## What needs to be done
Repeat only the stretch of lines below that runs from the line with "[00:00:01.00 to 00:00:01.90]" through the line with "Verbatim transcript: a", unaltered.

## Task material
*****
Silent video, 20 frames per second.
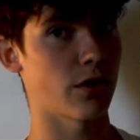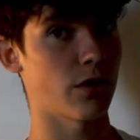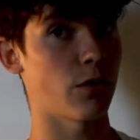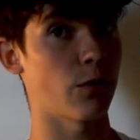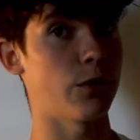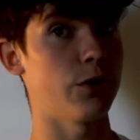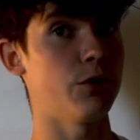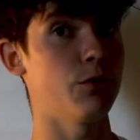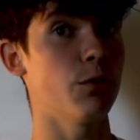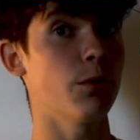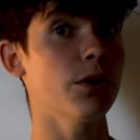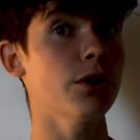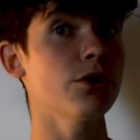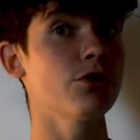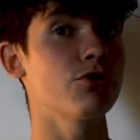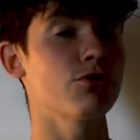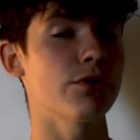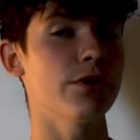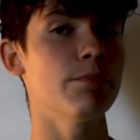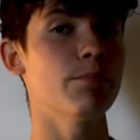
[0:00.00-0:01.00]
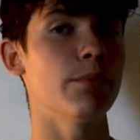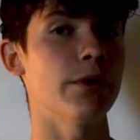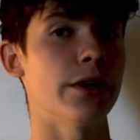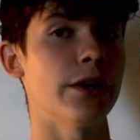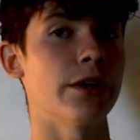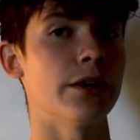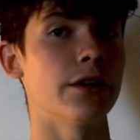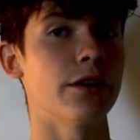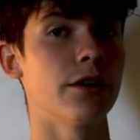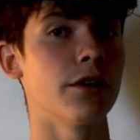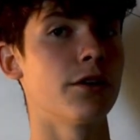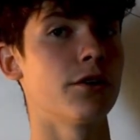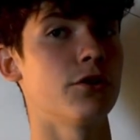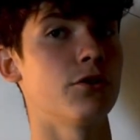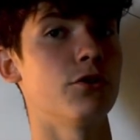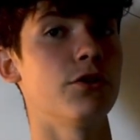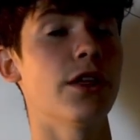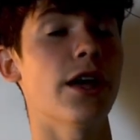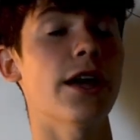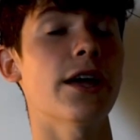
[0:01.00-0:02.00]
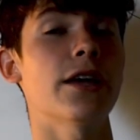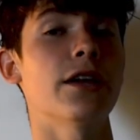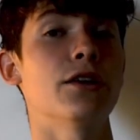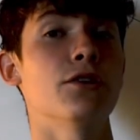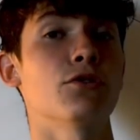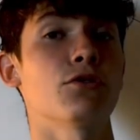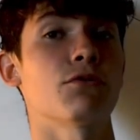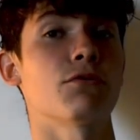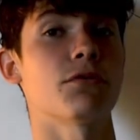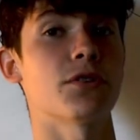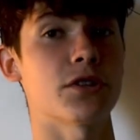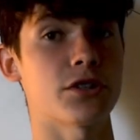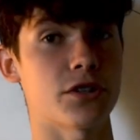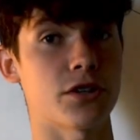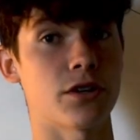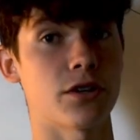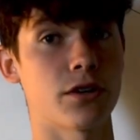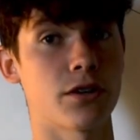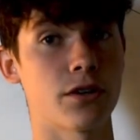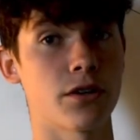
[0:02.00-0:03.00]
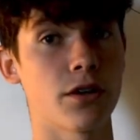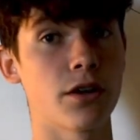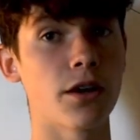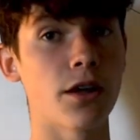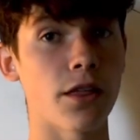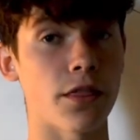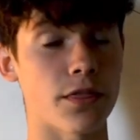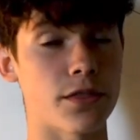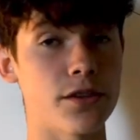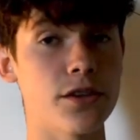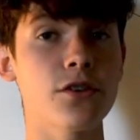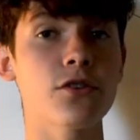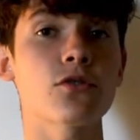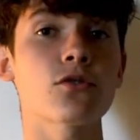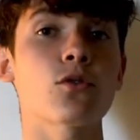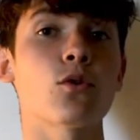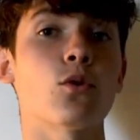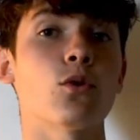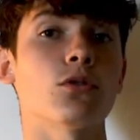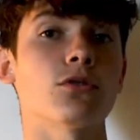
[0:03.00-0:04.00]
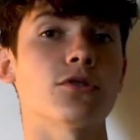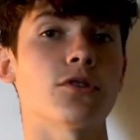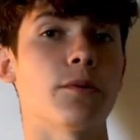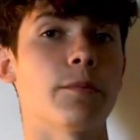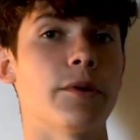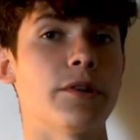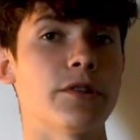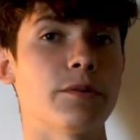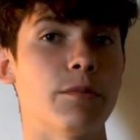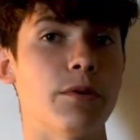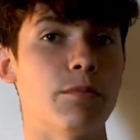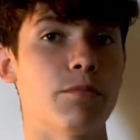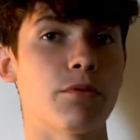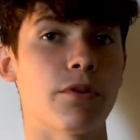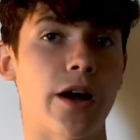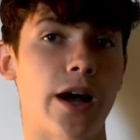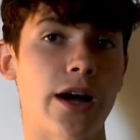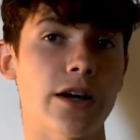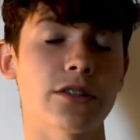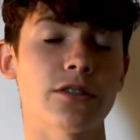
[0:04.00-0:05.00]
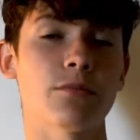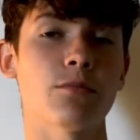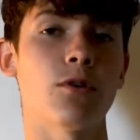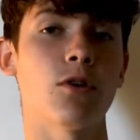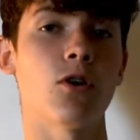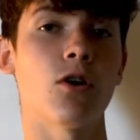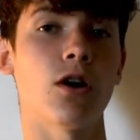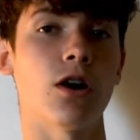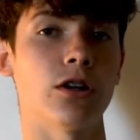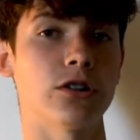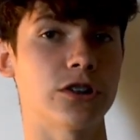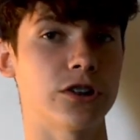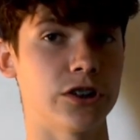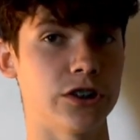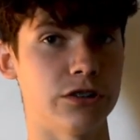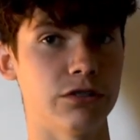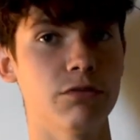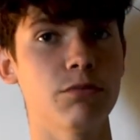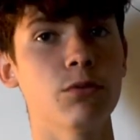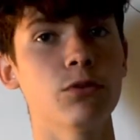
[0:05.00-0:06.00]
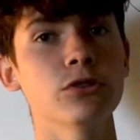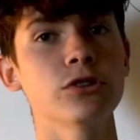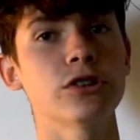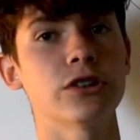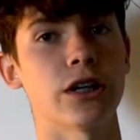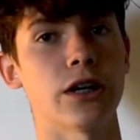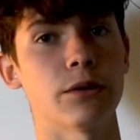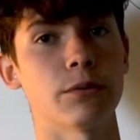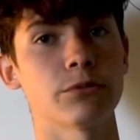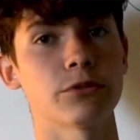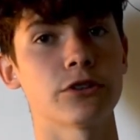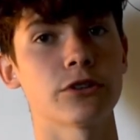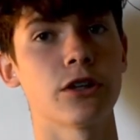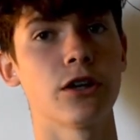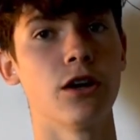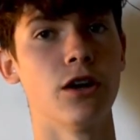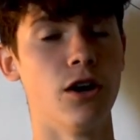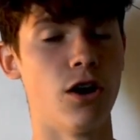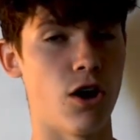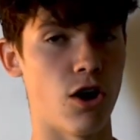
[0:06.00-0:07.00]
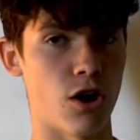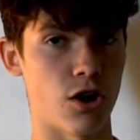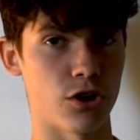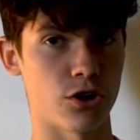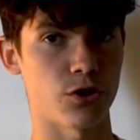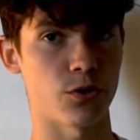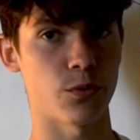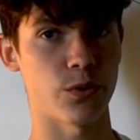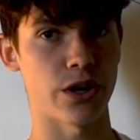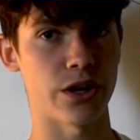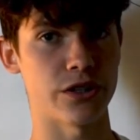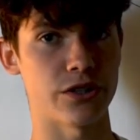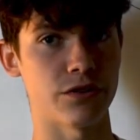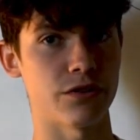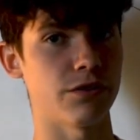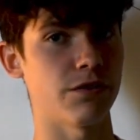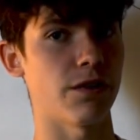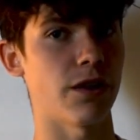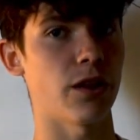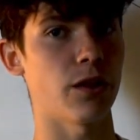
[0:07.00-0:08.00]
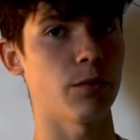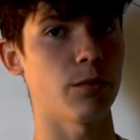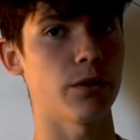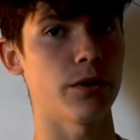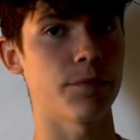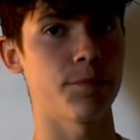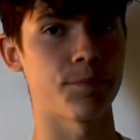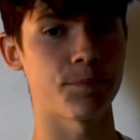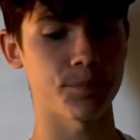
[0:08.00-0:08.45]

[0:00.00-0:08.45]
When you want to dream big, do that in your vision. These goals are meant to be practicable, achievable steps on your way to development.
*****
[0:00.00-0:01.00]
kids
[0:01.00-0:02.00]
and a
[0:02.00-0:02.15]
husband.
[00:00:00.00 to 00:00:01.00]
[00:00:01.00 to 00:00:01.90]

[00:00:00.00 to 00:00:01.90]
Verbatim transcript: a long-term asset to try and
*****
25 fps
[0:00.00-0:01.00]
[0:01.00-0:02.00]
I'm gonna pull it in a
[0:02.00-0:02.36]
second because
*****
## Answer section
[00:00:01.00 to 00:00:01.90]

[00:00:00.00 to 00:00:01.90]
Verbatim transcript: a long-term asset to try and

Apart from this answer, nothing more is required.